Your answer must be an exact copy of the data, without any pictures.

Dataset entries:

_ _ _ _

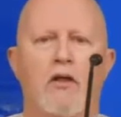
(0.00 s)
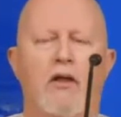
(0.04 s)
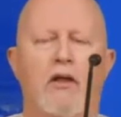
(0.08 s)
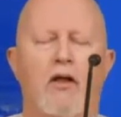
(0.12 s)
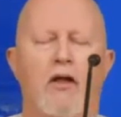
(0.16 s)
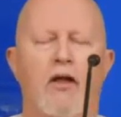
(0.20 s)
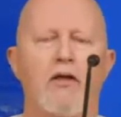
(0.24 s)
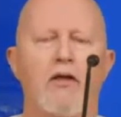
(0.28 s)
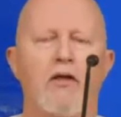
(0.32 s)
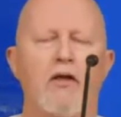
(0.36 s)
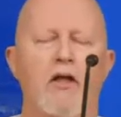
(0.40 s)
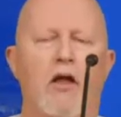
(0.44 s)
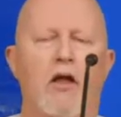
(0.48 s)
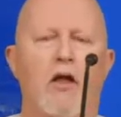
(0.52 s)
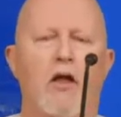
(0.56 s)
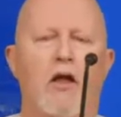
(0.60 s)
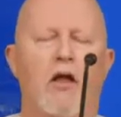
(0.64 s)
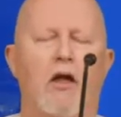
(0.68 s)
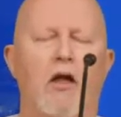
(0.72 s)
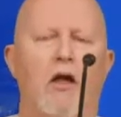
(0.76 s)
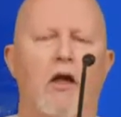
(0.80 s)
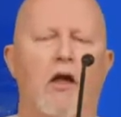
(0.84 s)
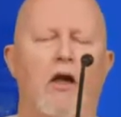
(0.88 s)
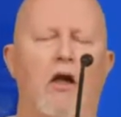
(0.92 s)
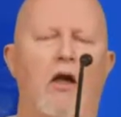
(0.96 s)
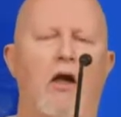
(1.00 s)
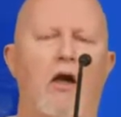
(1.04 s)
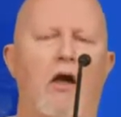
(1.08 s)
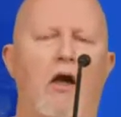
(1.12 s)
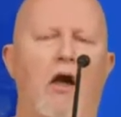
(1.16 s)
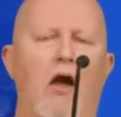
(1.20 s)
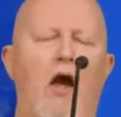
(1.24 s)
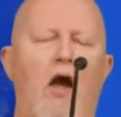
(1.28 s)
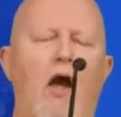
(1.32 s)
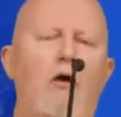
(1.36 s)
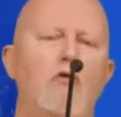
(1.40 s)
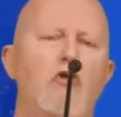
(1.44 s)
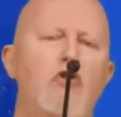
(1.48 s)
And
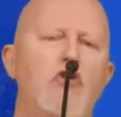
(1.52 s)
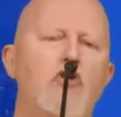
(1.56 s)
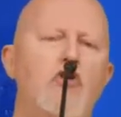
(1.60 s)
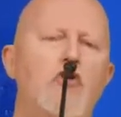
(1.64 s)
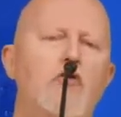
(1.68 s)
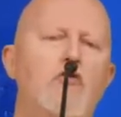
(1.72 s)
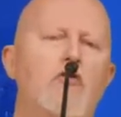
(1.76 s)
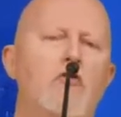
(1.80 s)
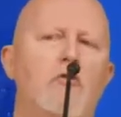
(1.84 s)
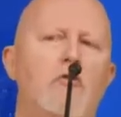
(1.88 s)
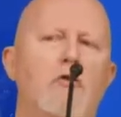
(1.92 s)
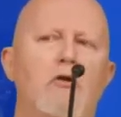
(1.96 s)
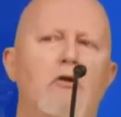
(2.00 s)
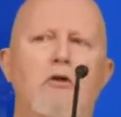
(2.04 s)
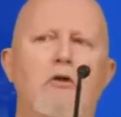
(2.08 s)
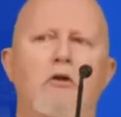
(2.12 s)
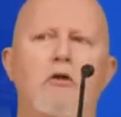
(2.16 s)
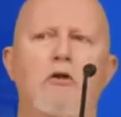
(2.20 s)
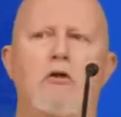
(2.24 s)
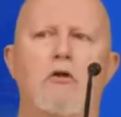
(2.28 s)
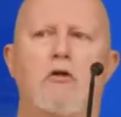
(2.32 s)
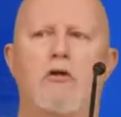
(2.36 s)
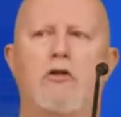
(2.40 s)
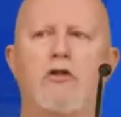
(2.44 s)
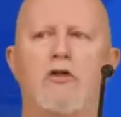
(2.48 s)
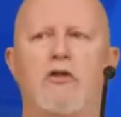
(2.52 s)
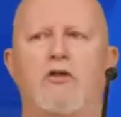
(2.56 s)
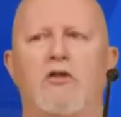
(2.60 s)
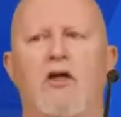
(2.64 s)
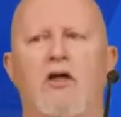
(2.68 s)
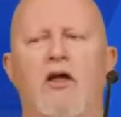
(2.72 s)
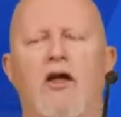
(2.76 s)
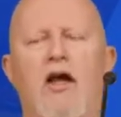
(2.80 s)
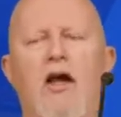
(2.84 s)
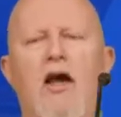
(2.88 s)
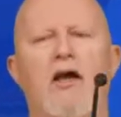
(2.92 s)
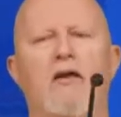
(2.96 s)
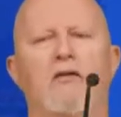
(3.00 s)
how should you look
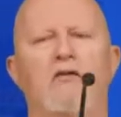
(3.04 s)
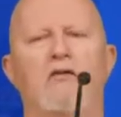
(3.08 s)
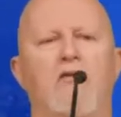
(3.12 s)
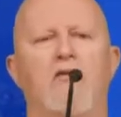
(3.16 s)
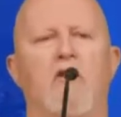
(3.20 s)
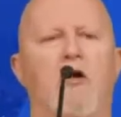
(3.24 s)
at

_ _ _ _

Task response:
(0.00 s)
(0.04 s)
(0.08 s)
(0.12 s)
(0.16 s)
(0.20 s)
(0.24 s)
(0.28 s)
(0.32 s)
(0.36 s)
(0.40 s)
(0.44 s)
(0.48 s)
(0.52 s)
(0.56 s)
(0.60 s)
(0.64 s)
(0.68 s)
(0.72 s)
(0.76 s)
(0.80 s)
(0.84 s)
(0.88 s)
(0.92 s)
(0.96 s)
(1.00 s)
(1.04 s)
(1.08 s)
(1.12 s)
(1.16 s)
(1.20 s)
(1.24 s)
(1.28 s)
(1.32 s)
(1.36 s)
(1.40 s)
(1.44 s)
(1.48 s)
And
(1.52 s)
(1.56 s)
(1.60 s)
(1.64 s)
(1.68 s)
(1.72 s)
(1.76 s)
(1.80 s)
(1.84 s)
(1.88 s)
(1.92 s)
(1.96 s)
(2.00 s)
(2.04 s)
(2.08 s)
(2.12 s)
(2.16 s)
(2.20 s)
(2.24 s)
(2.28 s)
(2.32 s)
(2.36 s)
(2.40 s)
(2.44 s)
(2.48 s)
(2.52 s)
(2.56 s)
(2.60 s)
(2.64 s)
(2.68 s)
(2.72 s)
(2.76 s)
(2.80 s)
(2.84 s)
(2.88 s)
(2.92 s)
(2.96 s)
(3.00 s)
how should you look
(3.04 s)
(3.08 s)
(3.12 s)
(3.16 s)
(3.20 s)
(3.24 s)
at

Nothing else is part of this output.